In contrast to the woodcut’s afterlife, which was characterized by widespread dissemination for two centuries, followed by abandonment as a source of information about the appearance of Inca Cuzco, Sancho’s text — which was not widely reproduced in the seventeenth and eighteenth centuries — was revived in the nineteenth century when it was published in a Spanish translation by García Icazbalceta and, subsequently, used by historians and anthropologists as a source for reconstructing the architecture and plan of Inca Cuzco. The description, however, is evidence of more than the appearance of Inca Cuzco, for its rhetoric — conventional though it may be — had agency.
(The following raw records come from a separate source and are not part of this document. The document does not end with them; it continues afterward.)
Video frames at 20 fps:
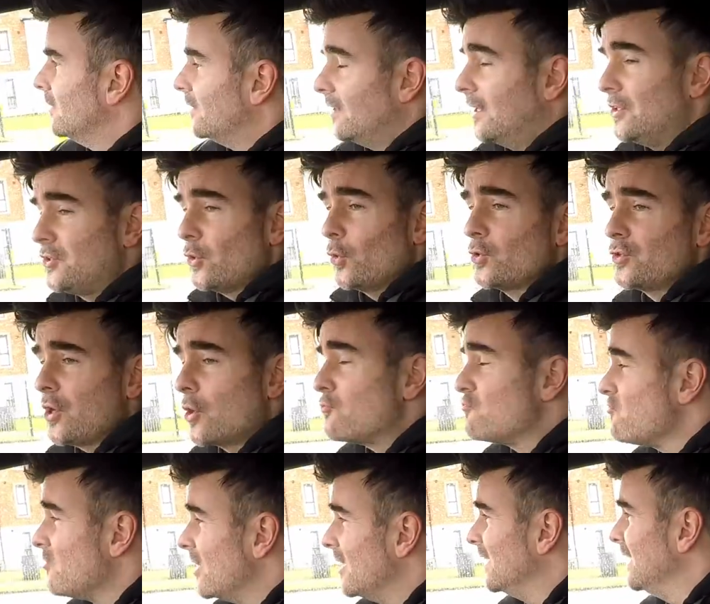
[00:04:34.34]
It's also
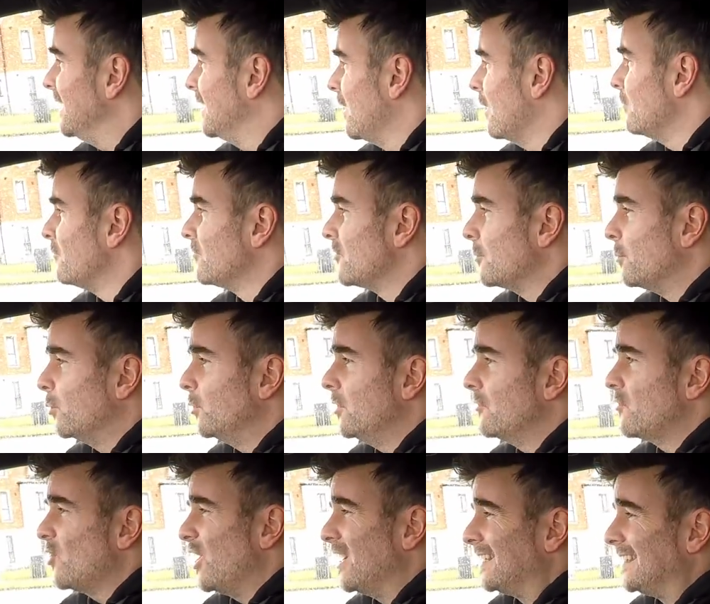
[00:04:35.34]
really comfortable. You've
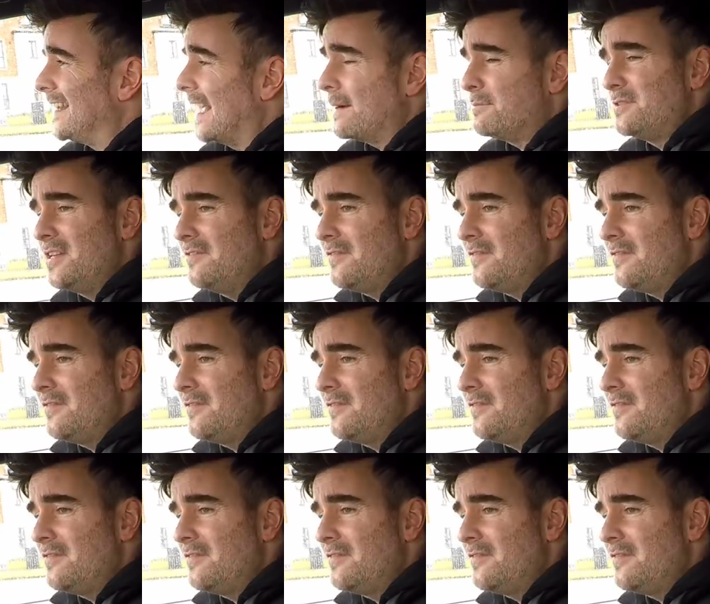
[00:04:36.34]
got adaptive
Indeed, its effect was that of producing for Ramusio’s readers an image of Inca Cuzco as a sophisticated urban setting well suited for Spanish colonial settlement even before any new construction there was initiated. The open ceremonial place in the Inca capital that scholars today call Haucaypata (Quechua, “terrace of repose” or “open terrace”), was transformed in the pages of Ramusio’s anthology into a plaza mayor, a key feature of Spanish peninsular and colonial towns. Similarly, the walled precincts that pertained to the descendants of Inca kings from the past became, in Sancho’s “Relatione,” abandoned manor houses to be distributed among the city’s new lords, its first Spanish settlers. In Ramusio’s Navigationi et viaggi, the production of space occurs through the use of words and images to project new ideas and values onto a pre-Hispanic built environment and to thus render it intelligible to readers of books from the Andes to the Adriatic and beyond.